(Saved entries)
════════════════════

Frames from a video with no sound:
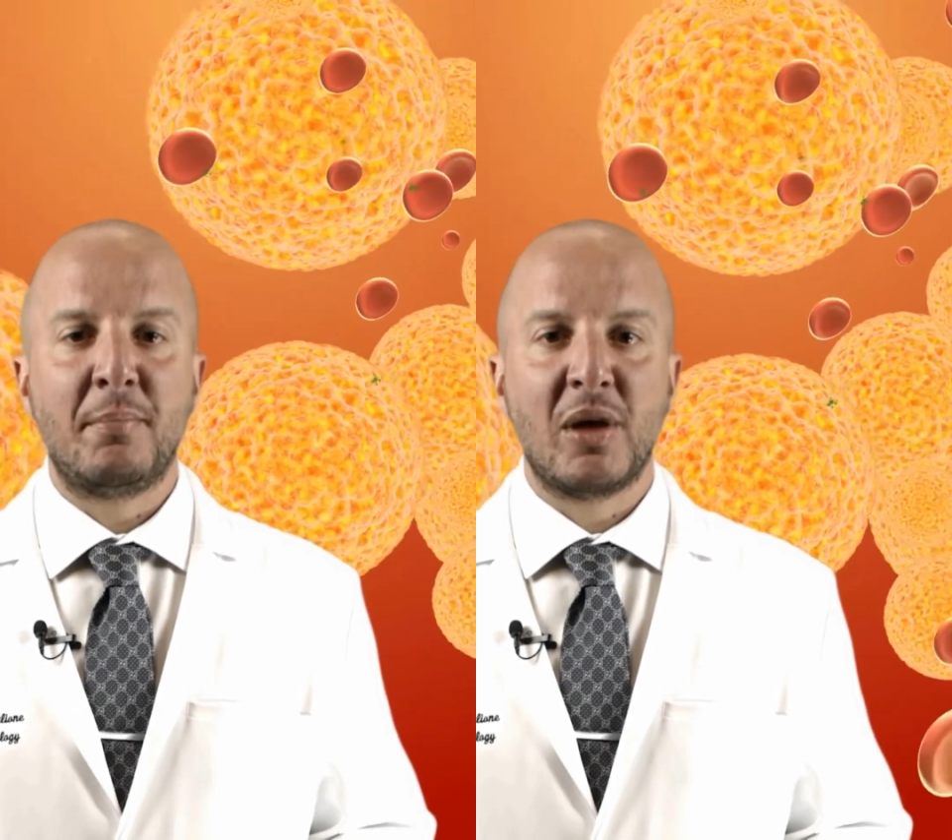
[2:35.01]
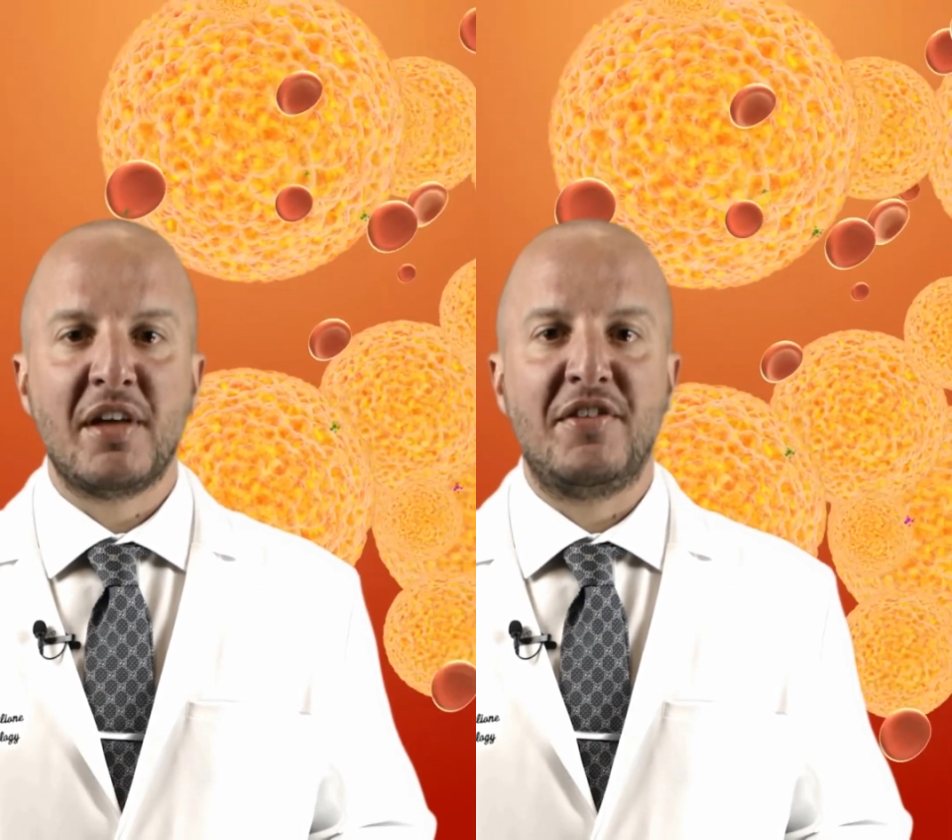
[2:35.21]

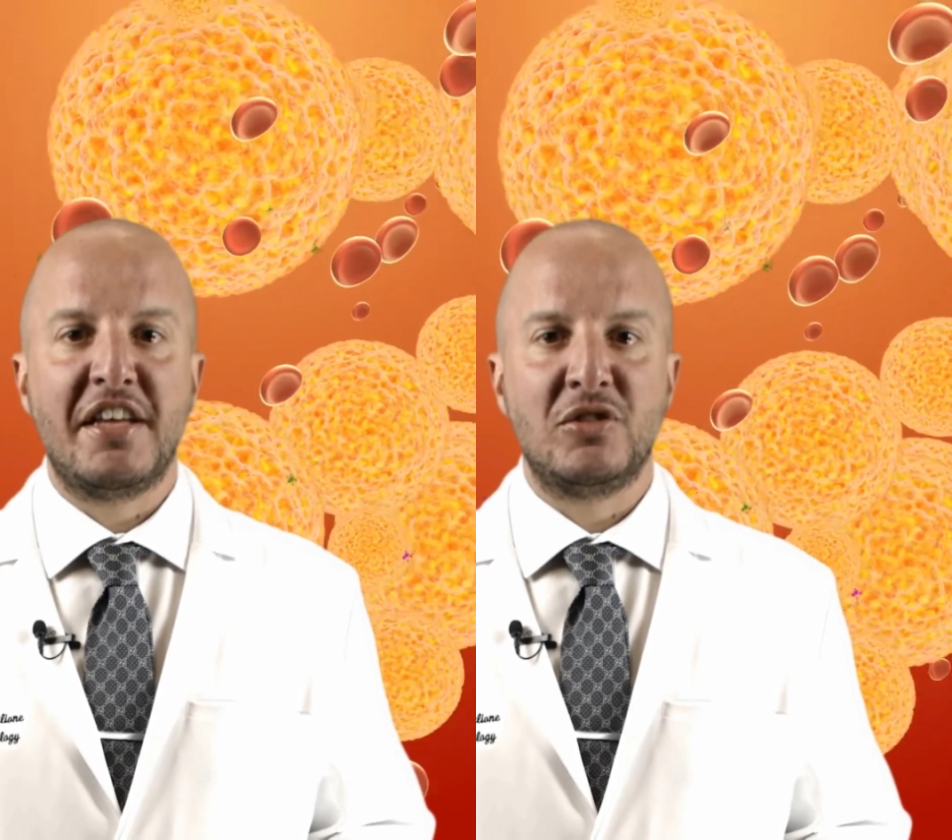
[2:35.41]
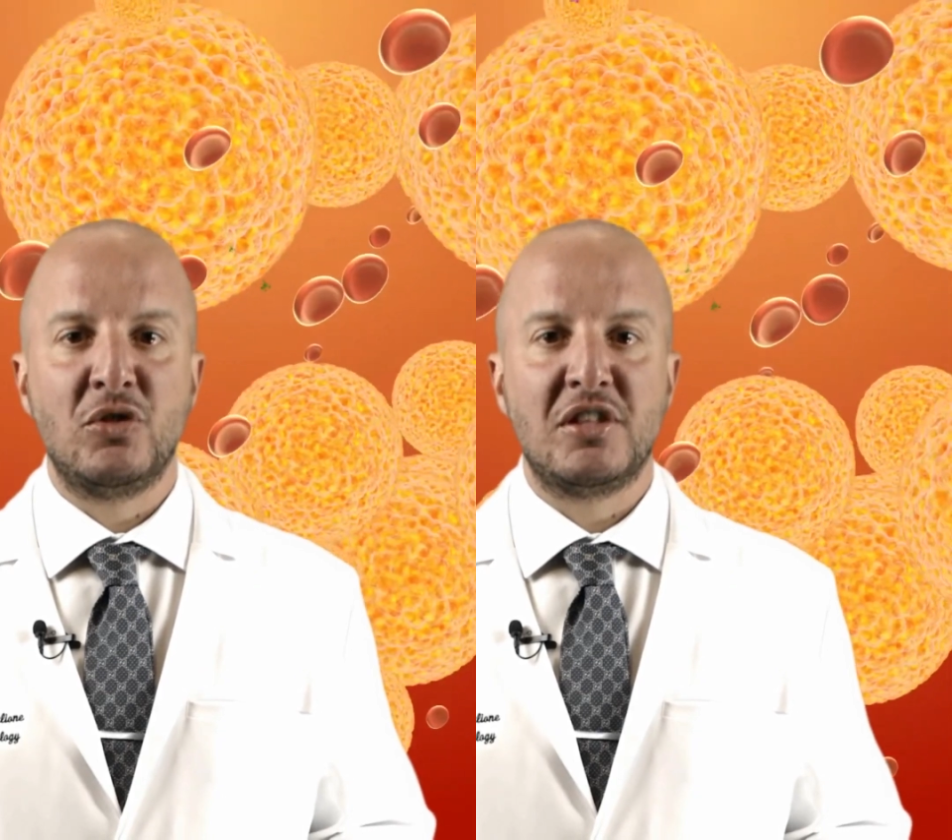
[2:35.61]
blood
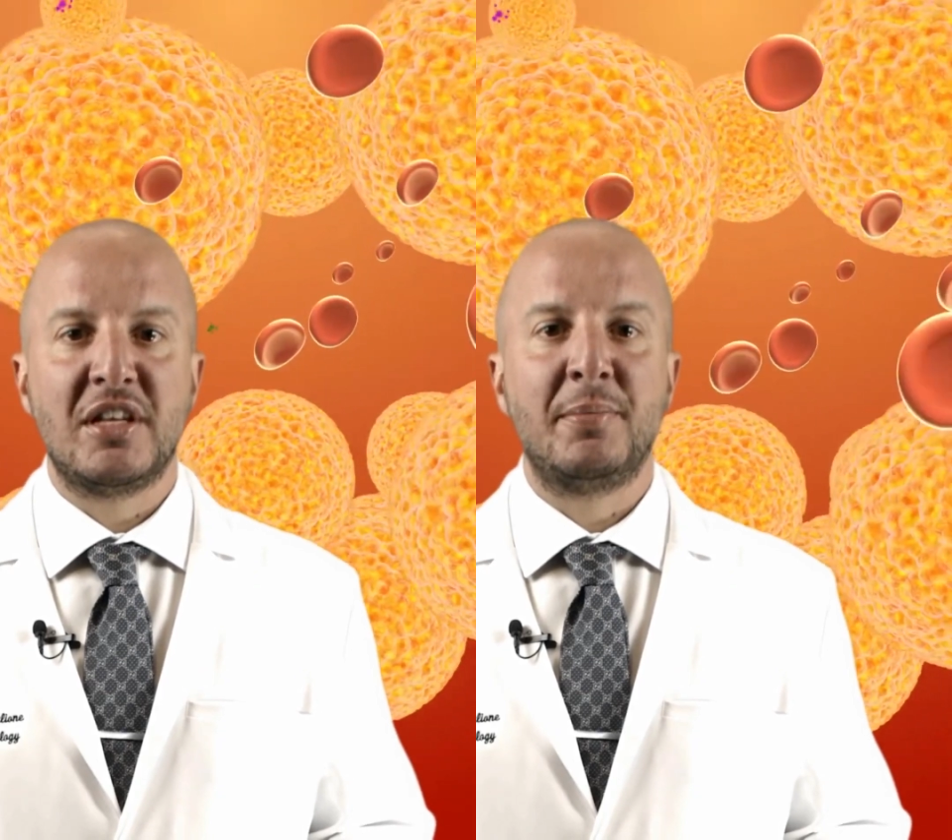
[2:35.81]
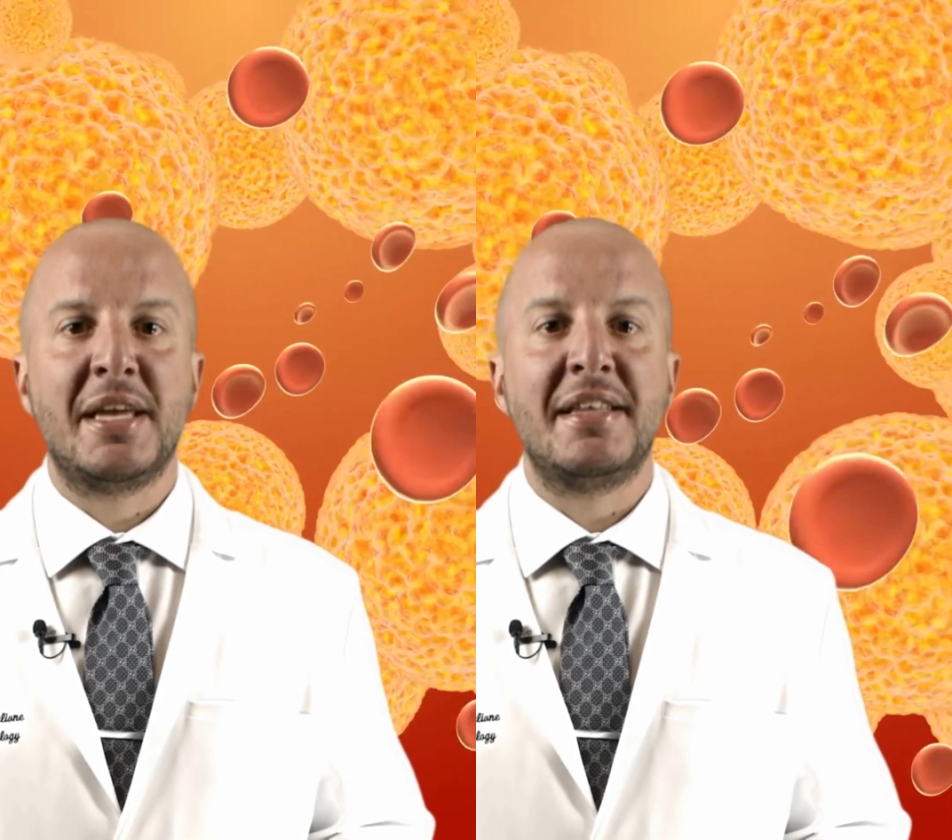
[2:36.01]
vessels in
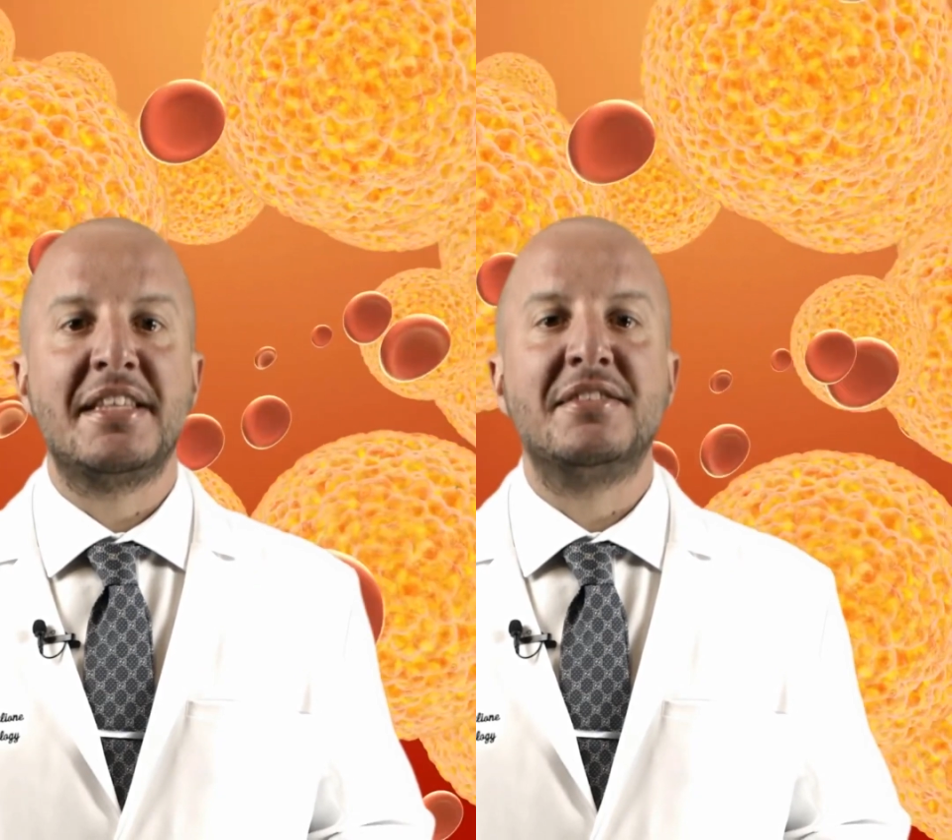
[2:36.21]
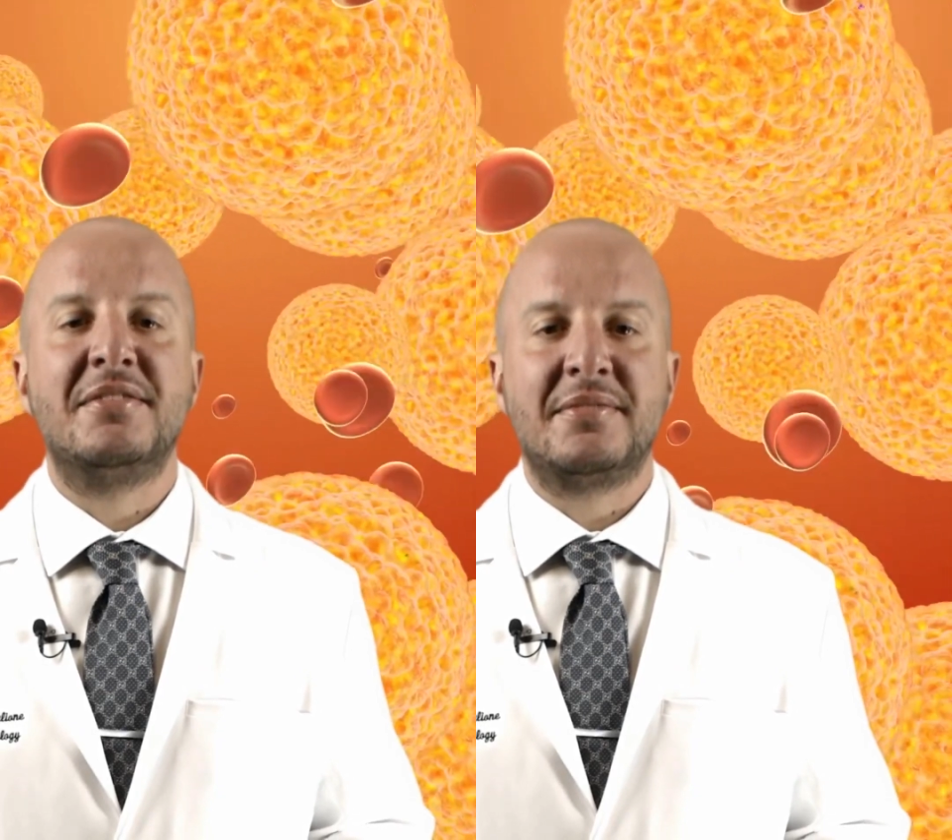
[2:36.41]
the
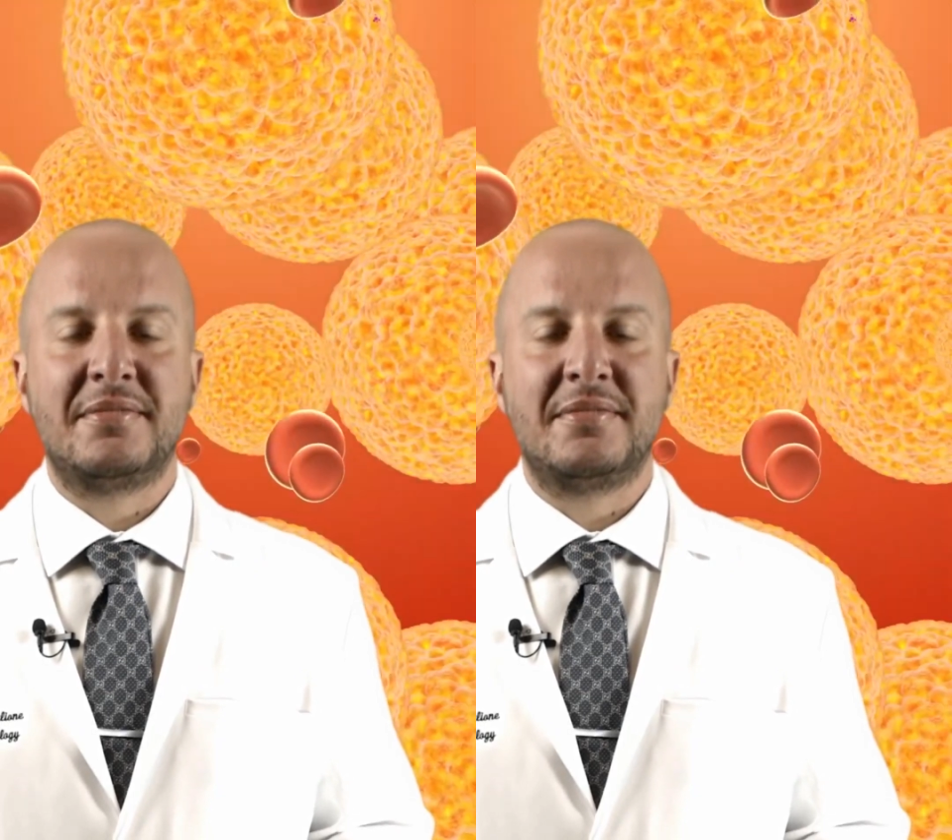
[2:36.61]
penis.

════════════════════

> WHAT THE EXERCISE ASKS: Word for word, give the entries back in full; the pictures do not belong in the copy.

> EXPECTED ANSWER:
Frames from a video with no sound:
[2:35.01]
[2:35.21]

[2:35.41]
[2:35.61]
blood
[2:35.81]
[2:36.01]
vessels in
[2:36.21]
[2:36.41]
the
[2:36.61]
penis.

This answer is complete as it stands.